Exercise directions: Exact copy, pictures excluded: please retype every record below.

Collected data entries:
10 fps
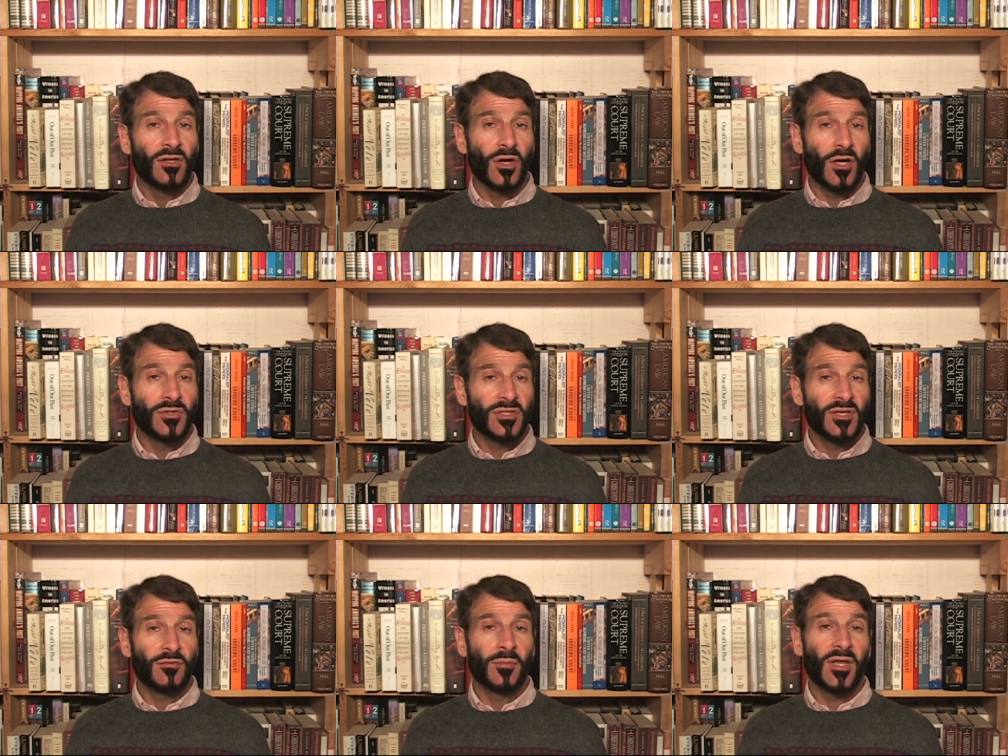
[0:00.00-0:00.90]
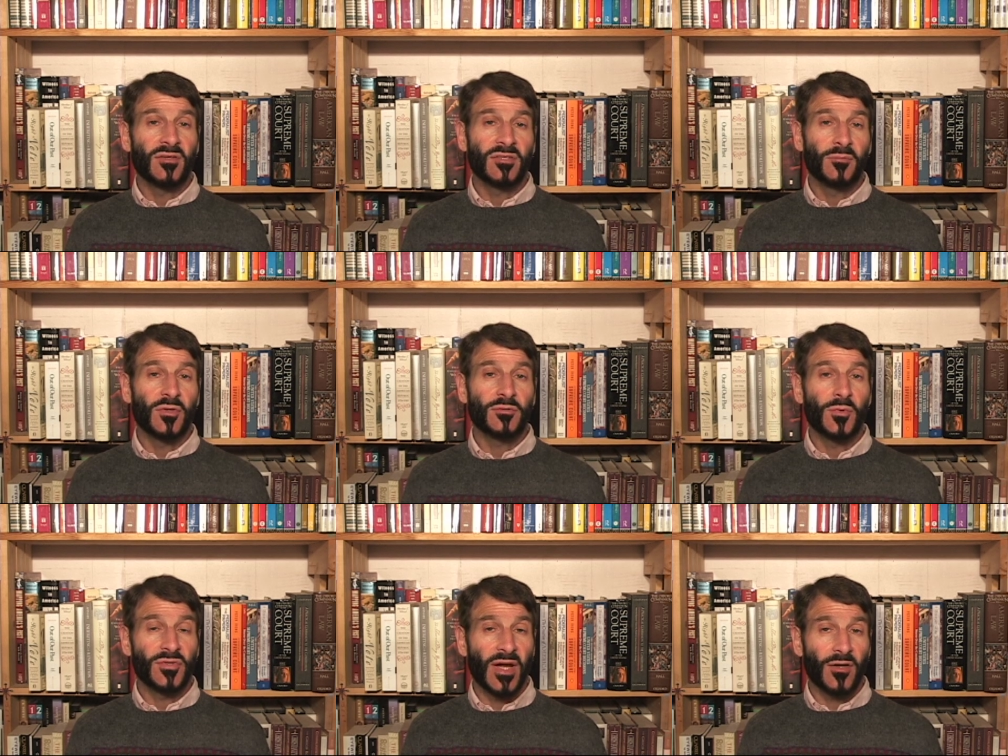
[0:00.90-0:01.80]
Knowledge is given by the simplest,
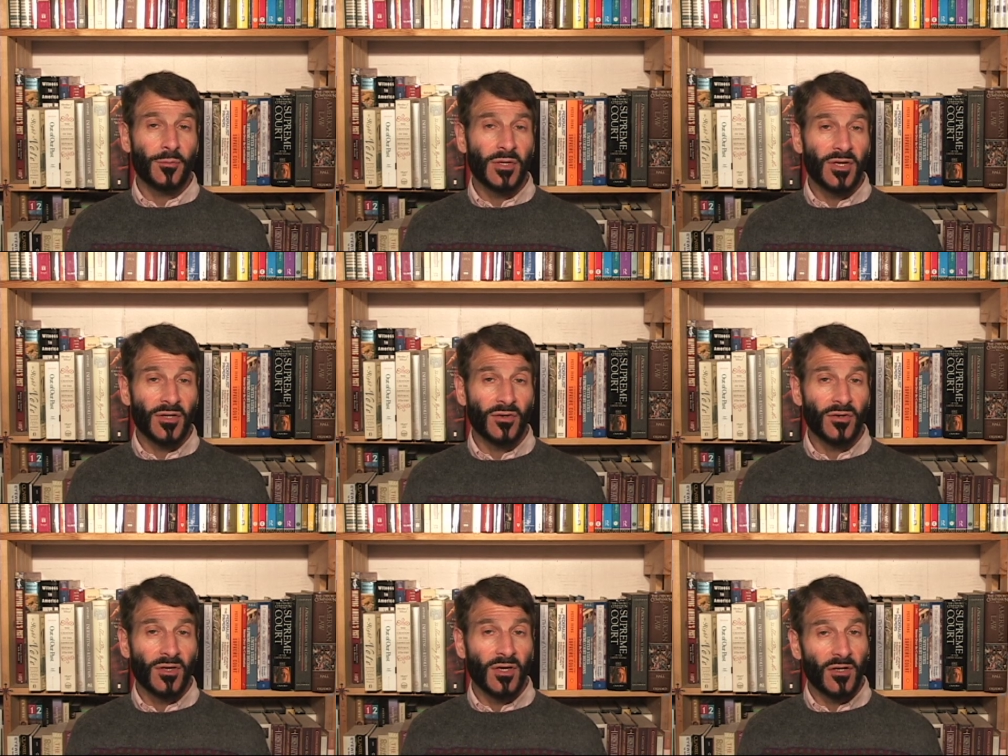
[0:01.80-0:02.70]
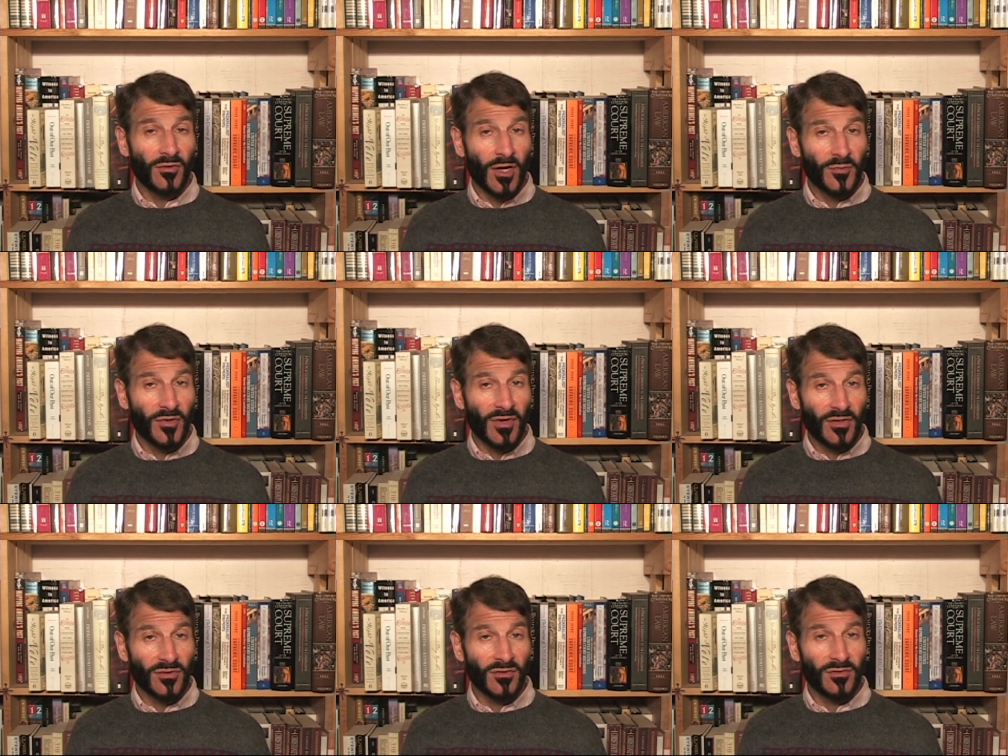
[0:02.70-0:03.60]
most accurate predictor of our
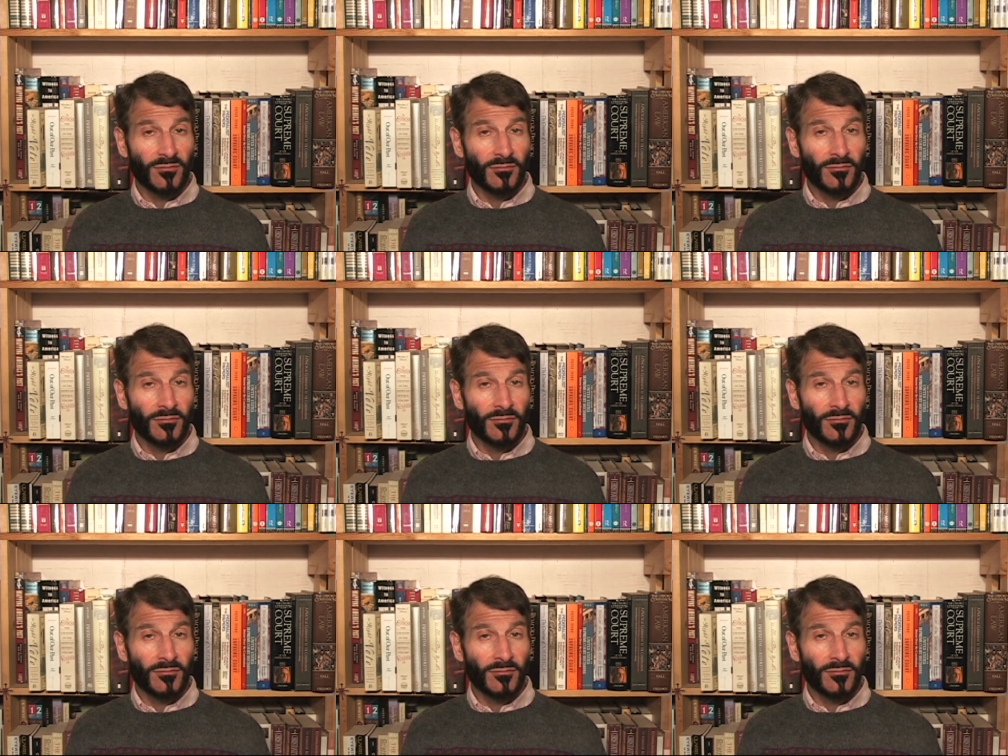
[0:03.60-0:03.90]
observations.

Result:
10 fps
[0:00.00-0:00.90]
[0:00.90-0:01.80]
Knowledge is given by the simplest,
[0:01.80-0:02.70]
[0:02.70-0:03.60]
most accurate predictor of our
[0:03.60-0:03.90]
observations.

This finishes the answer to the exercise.